[Data entries]

---*---

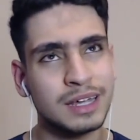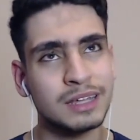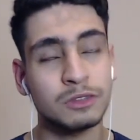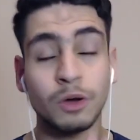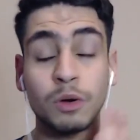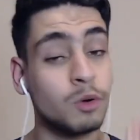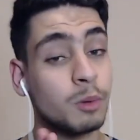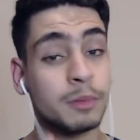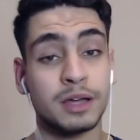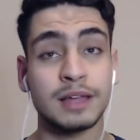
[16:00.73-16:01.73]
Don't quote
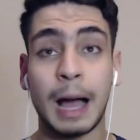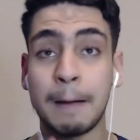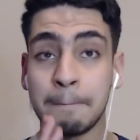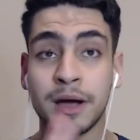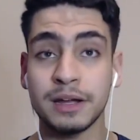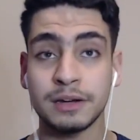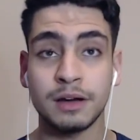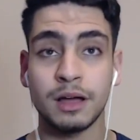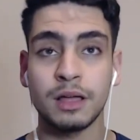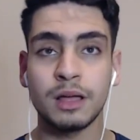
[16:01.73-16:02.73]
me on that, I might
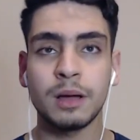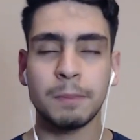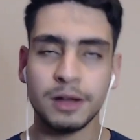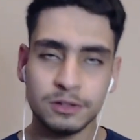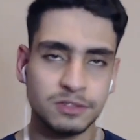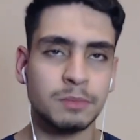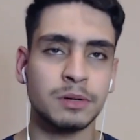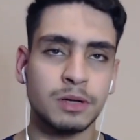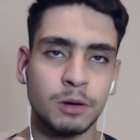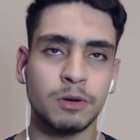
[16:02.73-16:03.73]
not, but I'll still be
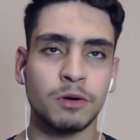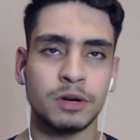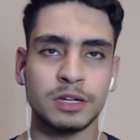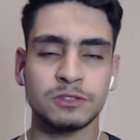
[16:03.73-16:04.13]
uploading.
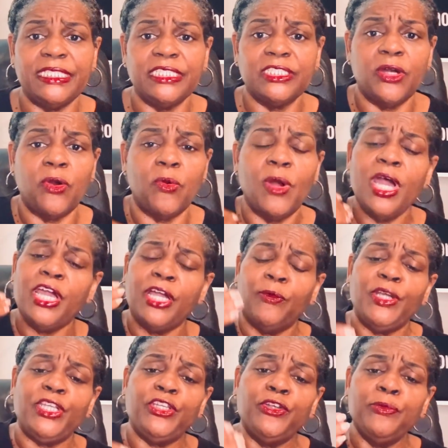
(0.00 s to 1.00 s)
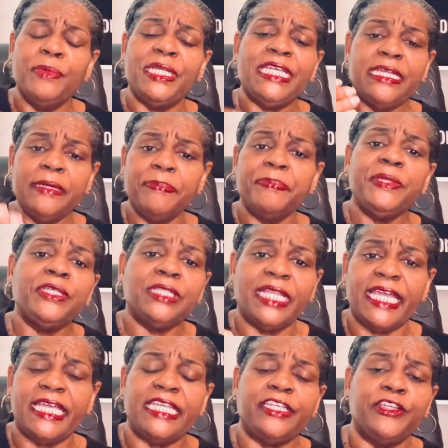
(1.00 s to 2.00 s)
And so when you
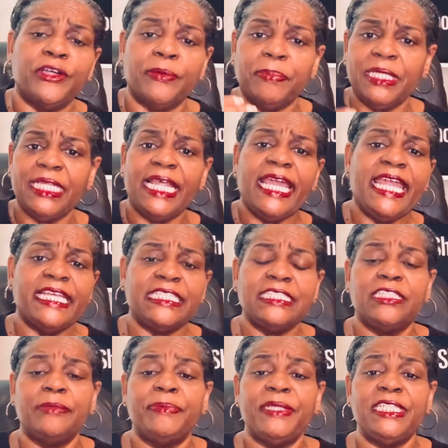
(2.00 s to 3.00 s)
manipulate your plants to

---*---

Exercise directions:
Skipping any pictures, copy the entries exactly as they appear.

Task answer:
[16:00.73-16:01.73]
Don't quote
[16:01.73-16:02.73]
me on that, I might
[16:02.73-16:03.73]
not, but I'll still be
[16:03.73-16:04.13]
uploading.
(0.00 s to 1.00 s)
(1.00 s to 2.00 s)
And so when you
(2.00 s to 3.00 s)
manipulate your plants to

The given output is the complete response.